I spent two years under the care of John Smid and his staff at the Love in Action “ex-gay” program in Memphis, TN. I know they meant well. I know they wanted to help us with our struggles. Although they taught useful lessons about addiction and family dysfunctions, they missed the mark, and in my case caused more harm than good.
When I attended LIA, there were always some participants who suffered from genuine mental illness. Serveral had been diagnosed as clinically depressed. One young man had bipolar disorder. Most of these were are on medications to help them with these conditions.
We went to the program because we believed what our pastors had told us–gay sexual behavior was sinful, unhealthy, dirty. We enrolled in LIA, because unlike most “ex-gay” programs, it proported to provide a clinical, residential setting. Much of the language used by the staff sounded clinical and couched in psychology. In addition to being a Christian program, LIA gave us a therapuetic setting in which to address our issues. Although well intentioned, I found the LIA staff unprepared to provide care for most of the particpants.
Two incidents stand out in my mind.
1. Chet (not his real name) had bipolar disorder, something that did not seem to affect his program or the rest of us until Chet exploded in a fit of uncontrolable rage. Cursing and violently throwing things around the dinning room, Chet had to be restrained. Except none of the staff in the house had been trained to restrain him.
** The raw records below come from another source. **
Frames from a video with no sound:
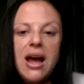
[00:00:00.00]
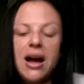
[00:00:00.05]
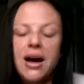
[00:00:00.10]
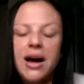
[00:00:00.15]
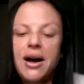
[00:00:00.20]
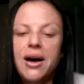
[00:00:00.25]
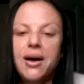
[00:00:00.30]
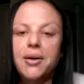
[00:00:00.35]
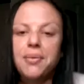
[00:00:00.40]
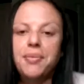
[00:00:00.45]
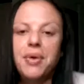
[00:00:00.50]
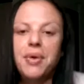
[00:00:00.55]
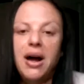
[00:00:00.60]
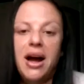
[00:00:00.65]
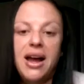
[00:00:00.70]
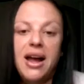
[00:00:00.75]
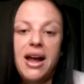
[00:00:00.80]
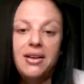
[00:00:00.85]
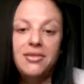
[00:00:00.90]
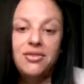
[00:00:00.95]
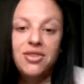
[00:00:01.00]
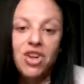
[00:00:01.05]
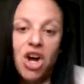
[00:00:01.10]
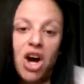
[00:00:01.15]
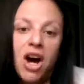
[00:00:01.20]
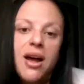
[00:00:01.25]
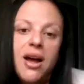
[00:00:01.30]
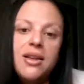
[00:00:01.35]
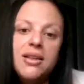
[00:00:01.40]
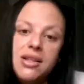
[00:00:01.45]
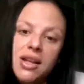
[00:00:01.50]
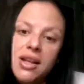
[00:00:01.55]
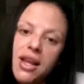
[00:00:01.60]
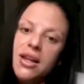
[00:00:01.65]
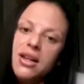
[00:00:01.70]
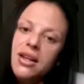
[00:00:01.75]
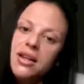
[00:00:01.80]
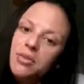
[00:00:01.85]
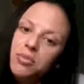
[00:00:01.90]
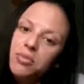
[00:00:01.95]
I have not
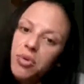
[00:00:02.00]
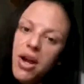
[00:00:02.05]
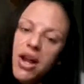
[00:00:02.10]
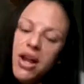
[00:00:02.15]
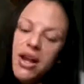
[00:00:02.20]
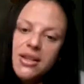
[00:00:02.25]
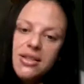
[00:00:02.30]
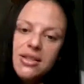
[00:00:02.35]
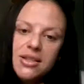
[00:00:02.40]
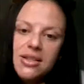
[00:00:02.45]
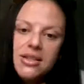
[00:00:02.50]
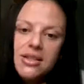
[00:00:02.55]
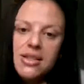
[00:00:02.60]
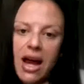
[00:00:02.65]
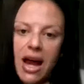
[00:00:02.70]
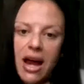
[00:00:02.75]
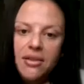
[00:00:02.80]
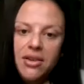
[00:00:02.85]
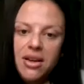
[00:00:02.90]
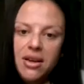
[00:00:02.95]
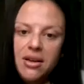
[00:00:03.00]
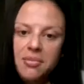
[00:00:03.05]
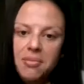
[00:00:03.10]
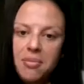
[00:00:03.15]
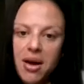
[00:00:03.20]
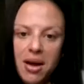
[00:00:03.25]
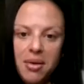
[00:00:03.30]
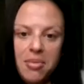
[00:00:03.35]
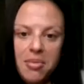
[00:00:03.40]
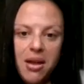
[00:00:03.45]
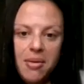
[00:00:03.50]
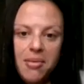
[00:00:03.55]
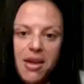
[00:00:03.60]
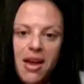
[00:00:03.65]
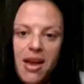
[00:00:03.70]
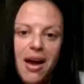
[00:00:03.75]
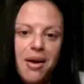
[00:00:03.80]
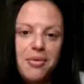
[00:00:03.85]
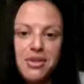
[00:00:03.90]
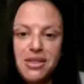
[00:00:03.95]
taken a break since having my baby.
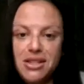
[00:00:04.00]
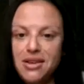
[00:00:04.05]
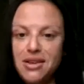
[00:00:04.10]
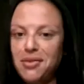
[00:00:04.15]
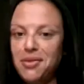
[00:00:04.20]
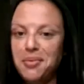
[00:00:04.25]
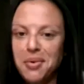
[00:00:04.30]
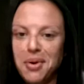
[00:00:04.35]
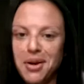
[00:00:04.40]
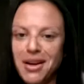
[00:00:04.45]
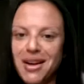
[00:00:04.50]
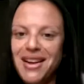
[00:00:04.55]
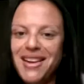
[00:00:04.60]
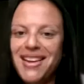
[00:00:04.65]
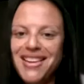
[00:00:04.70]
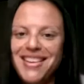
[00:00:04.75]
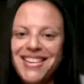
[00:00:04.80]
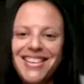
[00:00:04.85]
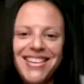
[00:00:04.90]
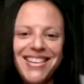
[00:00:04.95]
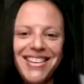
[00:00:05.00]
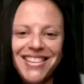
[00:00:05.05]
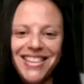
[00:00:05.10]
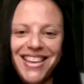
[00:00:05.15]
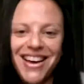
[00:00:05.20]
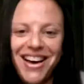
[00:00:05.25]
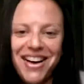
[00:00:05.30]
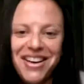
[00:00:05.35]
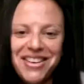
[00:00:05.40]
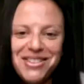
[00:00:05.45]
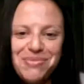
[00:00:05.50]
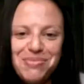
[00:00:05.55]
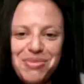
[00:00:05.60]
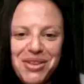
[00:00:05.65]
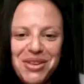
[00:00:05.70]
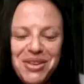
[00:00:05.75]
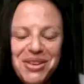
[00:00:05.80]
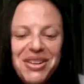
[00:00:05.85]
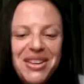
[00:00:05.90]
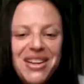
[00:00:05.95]
I was even working in the
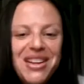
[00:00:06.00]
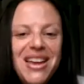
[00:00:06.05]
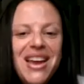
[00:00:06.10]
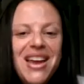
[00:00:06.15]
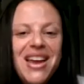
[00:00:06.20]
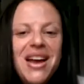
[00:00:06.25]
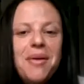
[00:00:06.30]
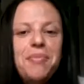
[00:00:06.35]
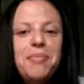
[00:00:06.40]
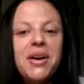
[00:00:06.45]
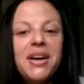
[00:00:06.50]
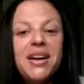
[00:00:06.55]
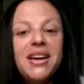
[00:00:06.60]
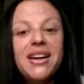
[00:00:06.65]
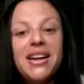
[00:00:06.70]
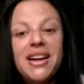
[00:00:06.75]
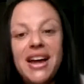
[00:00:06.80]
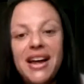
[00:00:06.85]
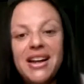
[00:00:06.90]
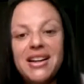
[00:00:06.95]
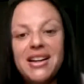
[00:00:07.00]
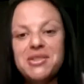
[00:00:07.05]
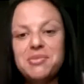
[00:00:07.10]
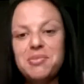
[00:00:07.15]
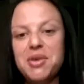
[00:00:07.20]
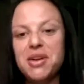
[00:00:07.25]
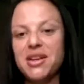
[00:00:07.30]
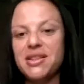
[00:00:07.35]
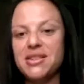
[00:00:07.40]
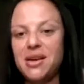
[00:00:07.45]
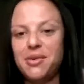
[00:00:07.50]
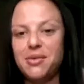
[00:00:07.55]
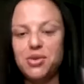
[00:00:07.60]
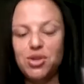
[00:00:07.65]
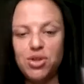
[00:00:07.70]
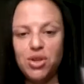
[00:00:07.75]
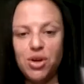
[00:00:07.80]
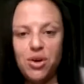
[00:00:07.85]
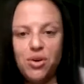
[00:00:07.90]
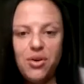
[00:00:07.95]
hospital. But again, it's because I
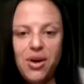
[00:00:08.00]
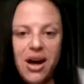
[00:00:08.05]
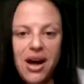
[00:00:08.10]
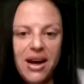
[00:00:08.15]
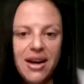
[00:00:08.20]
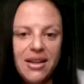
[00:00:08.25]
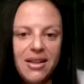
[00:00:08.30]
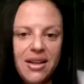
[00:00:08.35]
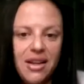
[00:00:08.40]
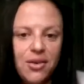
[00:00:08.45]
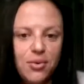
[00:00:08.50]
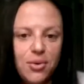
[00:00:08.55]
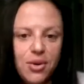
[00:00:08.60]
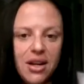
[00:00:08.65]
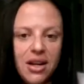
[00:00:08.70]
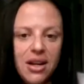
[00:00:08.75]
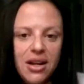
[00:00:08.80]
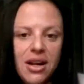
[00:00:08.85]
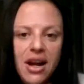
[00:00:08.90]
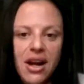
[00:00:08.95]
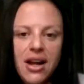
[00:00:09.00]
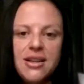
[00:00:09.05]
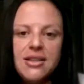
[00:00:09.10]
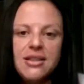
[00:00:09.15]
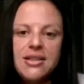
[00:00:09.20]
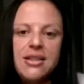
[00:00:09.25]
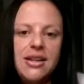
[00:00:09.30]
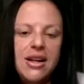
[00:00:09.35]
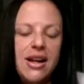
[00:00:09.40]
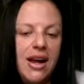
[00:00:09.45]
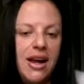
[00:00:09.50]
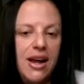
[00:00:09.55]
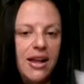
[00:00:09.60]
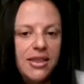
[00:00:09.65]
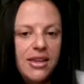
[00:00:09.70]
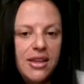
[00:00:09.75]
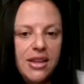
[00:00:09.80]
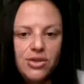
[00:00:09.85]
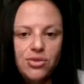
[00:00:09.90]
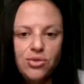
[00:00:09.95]
was so highly organized and
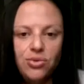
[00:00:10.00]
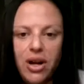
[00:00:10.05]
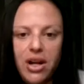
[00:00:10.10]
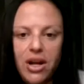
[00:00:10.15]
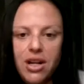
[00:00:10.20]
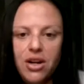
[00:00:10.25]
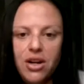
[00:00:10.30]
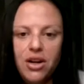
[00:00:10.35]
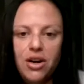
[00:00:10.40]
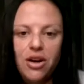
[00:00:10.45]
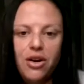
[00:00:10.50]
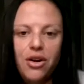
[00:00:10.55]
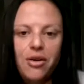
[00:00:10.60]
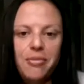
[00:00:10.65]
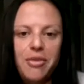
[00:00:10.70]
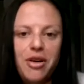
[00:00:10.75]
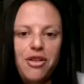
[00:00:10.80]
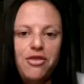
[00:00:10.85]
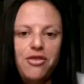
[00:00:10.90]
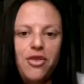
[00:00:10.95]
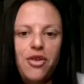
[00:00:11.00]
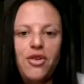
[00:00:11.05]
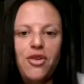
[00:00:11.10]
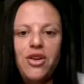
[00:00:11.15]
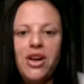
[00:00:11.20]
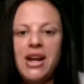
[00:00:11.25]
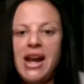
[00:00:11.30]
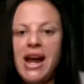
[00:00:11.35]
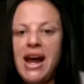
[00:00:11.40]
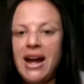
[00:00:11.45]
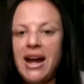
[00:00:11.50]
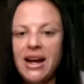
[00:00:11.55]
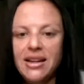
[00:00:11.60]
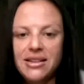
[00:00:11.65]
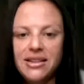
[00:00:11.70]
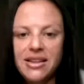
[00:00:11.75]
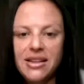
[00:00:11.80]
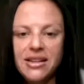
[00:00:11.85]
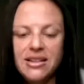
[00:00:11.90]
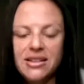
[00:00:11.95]
had things ready to go on my phone and
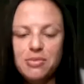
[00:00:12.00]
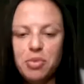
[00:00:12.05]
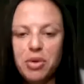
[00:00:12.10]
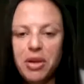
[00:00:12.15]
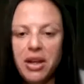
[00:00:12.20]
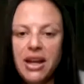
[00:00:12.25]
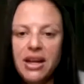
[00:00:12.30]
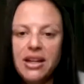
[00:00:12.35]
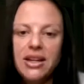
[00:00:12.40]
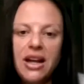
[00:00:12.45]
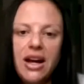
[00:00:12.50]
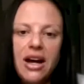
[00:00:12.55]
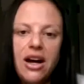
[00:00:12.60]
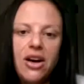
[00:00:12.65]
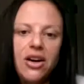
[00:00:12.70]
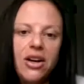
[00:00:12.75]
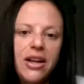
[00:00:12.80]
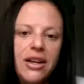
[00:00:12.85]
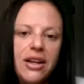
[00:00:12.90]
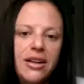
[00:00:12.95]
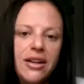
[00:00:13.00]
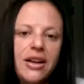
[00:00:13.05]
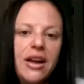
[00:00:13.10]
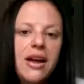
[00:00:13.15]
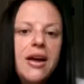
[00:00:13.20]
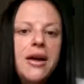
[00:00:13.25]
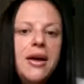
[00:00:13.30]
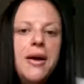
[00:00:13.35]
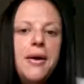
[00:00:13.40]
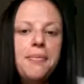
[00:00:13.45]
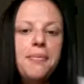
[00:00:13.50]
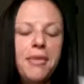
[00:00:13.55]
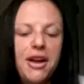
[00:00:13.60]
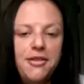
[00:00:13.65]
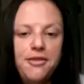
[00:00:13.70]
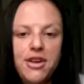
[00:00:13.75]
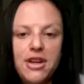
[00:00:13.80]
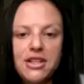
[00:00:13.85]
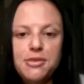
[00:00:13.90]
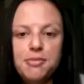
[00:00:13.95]
had things planned out in my
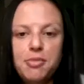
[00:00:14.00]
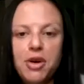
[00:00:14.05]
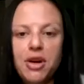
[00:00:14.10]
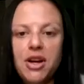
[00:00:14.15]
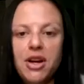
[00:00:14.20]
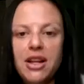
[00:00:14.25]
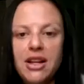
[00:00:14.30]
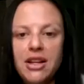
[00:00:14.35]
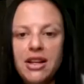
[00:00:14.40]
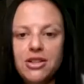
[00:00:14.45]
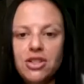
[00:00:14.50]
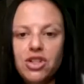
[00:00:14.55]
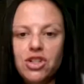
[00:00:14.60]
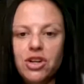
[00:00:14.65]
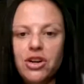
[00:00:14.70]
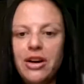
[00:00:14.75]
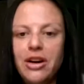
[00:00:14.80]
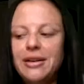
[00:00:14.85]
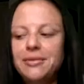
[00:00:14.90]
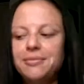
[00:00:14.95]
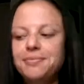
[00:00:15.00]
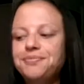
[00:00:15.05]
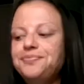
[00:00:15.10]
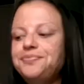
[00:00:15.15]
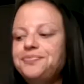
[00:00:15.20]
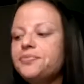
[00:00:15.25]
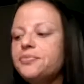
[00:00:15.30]
Facebook and Instagram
Another participant, with some training working in a mental health setting ,wrestled Chet to the ground. When we finally contacted LIA leadership, we were told to call the police who eventally came and took Chet away for a hospital stay. He was later dismissed from the program for medical reasons.
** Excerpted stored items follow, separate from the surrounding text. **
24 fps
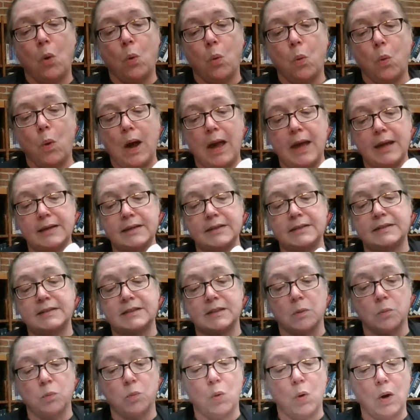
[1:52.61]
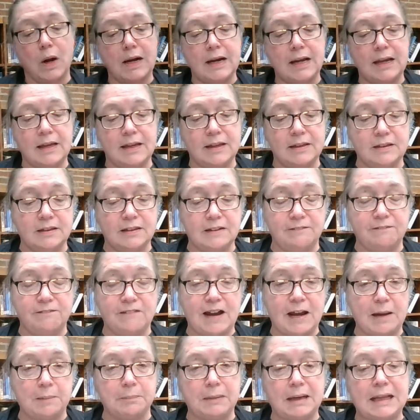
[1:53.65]
When someone in the
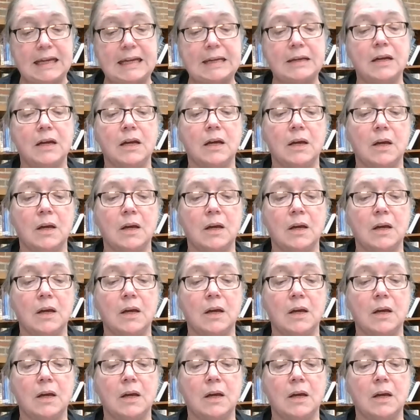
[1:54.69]
family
For days after the incident many of us talked among ourselves and in rap sessions about how unsafe we felt, how frightened by the incident and angry that the staff had taken someone into the program who could do harm to himself and us.
2. One day coming home from work (when I was in LIA, we had to work in order to pay the $950 per month fees), I saw Todd’s (not his real name either) truck at the head of the driveway instead of its normal spot. After Todd did not turn up for dinner, two of us looked in the cab of his truck to find a suicide note, photos of his family and empty vials of medicine. For the next several hours we searched the nearby fields and woods. Police helicopters flew low overhead shining spot lights. We never found Todd that night.
I could not sleep thinking of him lying on the ground all alone and dying. Miraculously some utility workers found Todd, the next morning–barely alive. After weeks at a mental health facility, he returned to the program and stayed until his graduation.
I provide only two of scores of similar situations that have occured in Love Action since 1996. The LIA staff attempted to create a therapuetic environment based on a 12-step model, but they could not adequately care for and protect their clients.
Had LIA been a licensed mental health facility, the state of TN would have been able to monitor the program and intervene when things got out of hand. Also, LIA would have been required to follow state protocol for housing people with mental illnesses. But with religious hubris, the program leaders and the board pressed on without accountability in spite of obvious dangers.
I do not fault John Smid and the LIA staff for trying to help individuals who came to them for help. Working out of their world view, they believe they provided a great service. But where is the humility? Where is the self-reflection? Where is the owning up to mistakes and misjudgements.
Jeremy Marks, once a close friend of John Smid and a fellow “ex-gay” leader, realized a few years back that his “ex-gay” ministry in the UK did not bring any positive results. No one changed and no one got better, in fact they grew worse. Marks did something courageous, he publically admitted the failures and moved on to a new work that provides support for gay and bisexual Christians.
Soon we will see how John Smid and LIA respond to the state of TN. I hope for humility and honesty from LIA, but from personal experience and from LIA’s history in Memphis, TN, I’m afraid we will see arrogance, ignorance and stubborness.